These observations, however, are in contrast to multiple lines of work by Shu and colleagues, which revealed potential beneficial effects of TCF7L2 in pancreatic β-cells [17, 18]. They found that in isolated human or mouse pancreatic islets, siRNA-mediated TCF7L2 depletion resulted in a significant increase in β-cell apoptosis and decrease in β-cell proliferation, associated with the attenuation of glucose-stimulated insulin secretion [18]. In contrast, over-expression of TCF7L2 protected islets from glucose- and cytokine-mediated apoptosis [18]. In another study, while they showed increased TCF7L2 mRNA expression levels in the islets of various rodent T2D models, they demonstrated that TCF7L2 protein levels were actually decreased [17]. In parallel, expression of TCF7L2 as well as the GLP-1 receptor (GLP-1R) and GIP receptor (GIPR) was also decreased in islets from humans with T2D as well as in isolated human islets depleted of TCF7L2 via siRNA treatment [17]. Finally, the stimulation of insulin secretion by glucose, GLP-1 and GIP, but not KCl or cAMP, was impaired in TCF7L2 siRNA-treated isolated human islets, while the loss of TCF7L2 resulted in decreased GLP-1 and GIP-stimulated AKT phosphorylation, and AKT-mediated FOXO phosphorylation and nuclear exclusion [17]. These findings suggest that β-cell function and survival are positively regulated by the expression of TCF7L2 in T2D. The authors note that the earlier observations showing increased TCF7L2 mRNA expression levels in T2D may actually be consistent with their findings because protein levels of TCF7L2 are oppositely regulated. Whether the expression of TCF7L2 protein is actually decreased in T2D patients or carriers of risk SNPs has not been reported.

The seemingly controversial conclusions made by different groups on the beneficial versus deleterious role of TCF7L2 in pancreatic β-cells could also occur due to the expression of different isoforms of TCF7L2 in a cell-type specific manner [17, 18, 23, 52, 67]. A recent study demonstrated that different isoforms of TCF7L2 in β-cells had opposite effects on β-cell survival, function, and Wnt activation [78], although no significant association has been observed between T2D risk SNPs of TCF7L2 and the alternative splicing of TCF7L2 [79]. Clearly, further investigation is warranted to clarify the role of TCF7L2 in pancreatic islets.

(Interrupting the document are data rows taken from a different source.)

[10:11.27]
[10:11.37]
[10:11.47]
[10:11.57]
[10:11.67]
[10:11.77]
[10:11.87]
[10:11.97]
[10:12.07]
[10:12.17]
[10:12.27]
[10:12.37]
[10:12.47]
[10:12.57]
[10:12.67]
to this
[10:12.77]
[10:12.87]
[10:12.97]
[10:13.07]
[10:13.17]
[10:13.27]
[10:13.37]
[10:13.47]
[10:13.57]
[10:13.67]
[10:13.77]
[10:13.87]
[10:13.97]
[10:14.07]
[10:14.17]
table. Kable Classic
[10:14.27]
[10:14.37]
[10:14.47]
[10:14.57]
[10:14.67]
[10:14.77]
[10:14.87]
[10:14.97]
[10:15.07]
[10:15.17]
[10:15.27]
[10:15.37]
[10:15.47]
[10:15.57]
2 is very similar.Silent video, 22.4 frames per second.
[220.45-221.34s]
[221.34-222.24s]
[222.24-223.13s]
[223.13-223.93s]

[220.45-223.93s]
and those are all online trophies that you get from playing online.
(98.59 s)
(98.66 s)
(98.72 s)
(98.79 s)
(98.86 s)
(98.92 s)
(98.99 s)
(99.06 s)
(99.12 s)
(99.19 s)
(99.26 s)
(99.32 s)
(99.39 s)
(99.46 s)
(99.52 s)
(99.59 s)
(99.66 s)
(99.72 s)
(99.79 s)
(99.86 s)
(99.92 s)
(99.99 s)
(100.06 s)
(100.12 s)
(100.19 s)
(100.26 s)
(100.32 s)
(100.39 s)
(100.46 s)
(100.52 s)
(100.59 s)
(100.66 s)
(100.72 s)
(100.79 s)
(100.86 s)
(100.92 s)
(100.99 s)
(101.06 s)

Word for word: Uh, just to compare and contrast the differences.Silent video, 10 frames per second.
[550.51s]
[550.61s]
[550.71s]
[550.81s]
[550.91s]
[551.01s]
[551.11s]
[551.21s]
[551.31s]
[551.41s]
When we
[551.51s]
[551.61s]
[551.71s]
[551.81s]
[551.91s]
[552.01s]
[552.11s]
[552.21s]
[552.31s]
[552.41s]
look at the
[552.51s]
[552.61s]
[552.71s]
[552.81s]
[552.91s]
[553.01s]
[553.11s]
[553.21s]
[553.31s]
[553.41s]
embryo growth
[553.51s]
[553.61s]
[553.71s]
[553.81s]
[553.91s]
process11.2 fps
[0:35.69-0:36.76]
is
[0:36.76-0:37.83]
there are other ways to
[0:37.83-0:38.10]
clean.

The wnt signaling pathway and TCF7L2 regulate the expression and function of the incretin hormones

The role of TCF7L2 in hormone gene expression was initially demonstrated by our group [80]. We found that expression of the proglucagon gene (gcg) and production of GLP-1 were stimulated in intestinal endocrine L cells by lithium, which mimics the activation of Wnt signaling by Wnt ligands. The positive regulation of gut gcg expression by Wnt signaling was then confirmed using a constitutively active β-cat mutant and dominant-negative TCF7L2 [5, 80, 81], as well as the use of the Wnt ligand Wnt-3a (unpublished data of Chiang and Jin). Mechanistically, the activation is due to the binding of β-cat/TCF7L2 to the G2 enhancer element of gcg promoter, demonstrated by quantitative chromatin immunoprecipitation (ChIP) [5].

Another incretin hormone, GIP, is produced by intestinal endocrine K cells [82]. The mouse small intestinal cell line STC-1 expresses both GLP-1 and GIP. García-Martínez demonstrated that both lithium and Wnt-3 not only stimulate gcg expression, but also increase GIP transcription in this cell line [83]. Lithium or Wnt-3 was also shown to increase both cytoplasmic and nuclear β-cat contents. Interestingly, they revealed via ChIP that lithium treatment increased the occupancy of β-cat and LEF-1 to the GIP gene promoter, associated with reduced occupancy of TCF7L2 and the nuclear co-repressor HDAC1. They hypothesized that in the absence of Wnt signaling or lithium, GIP transcription is repressed through the occupancy of the GIP promoter by TCF7L2 and HDAC1. In response to increased β-cat, the β-cat/LEF-1 complex replaces the TCF7L2/HDAC complex, thus leading to the stimulation of GIP transcription and GIP production. Although this notion requires further examination, we can conclude that Wnt signaling and its effectors β-cat and TCF proteins are involved in the production of both GLP-1 and GIP, two known incretin hormones.

Pancreatic β-cells are the most important targets of GLP-1 and GIP. GLP-1 and its long-acting analogue exendin-4 (Ex-4) not only stimulate insulin secretion by β-cells, but also up-regulate pro-insulin gene expression, activate β-cell proliferation, and protect β-cell from stress induced apoptosis. Liu and Habener found that Ex-4 induces Wnt signaling in pancreatic β-cells [54]. They found that the expression of two known Wnt downstream targets, cyclin D1 and c-Myc, which are essentially involved in β-cell proliferation, can be stimulated by Ex-4. Furthermore, they showed that β-cat Ser675 phosphorylation is stimulated by Ex-4 treatment in the Ins-1 cell line. Finally, they demonstrated the essential role of TCF7L2 in both basal and Ex-4-stimulated β-cell proliferation utilizing both an siRNA approach and the TCF7L2 dominant-negative molecule [54]. Thus, Wnt signaling and its effectors β-cat and TCF proteins are important for both the production and function of the incretin hormone GLP-1 [5, 84, 85]. As presented above, Shu et al. established the positive relationship between the level of TCF7L2 and the levels of incretin receptors, including GLP-1R and GIPR [17]. Thus, the function of GIP is also indirectly regulated by TCF7L2, although more detailed mechanisms need to be explored.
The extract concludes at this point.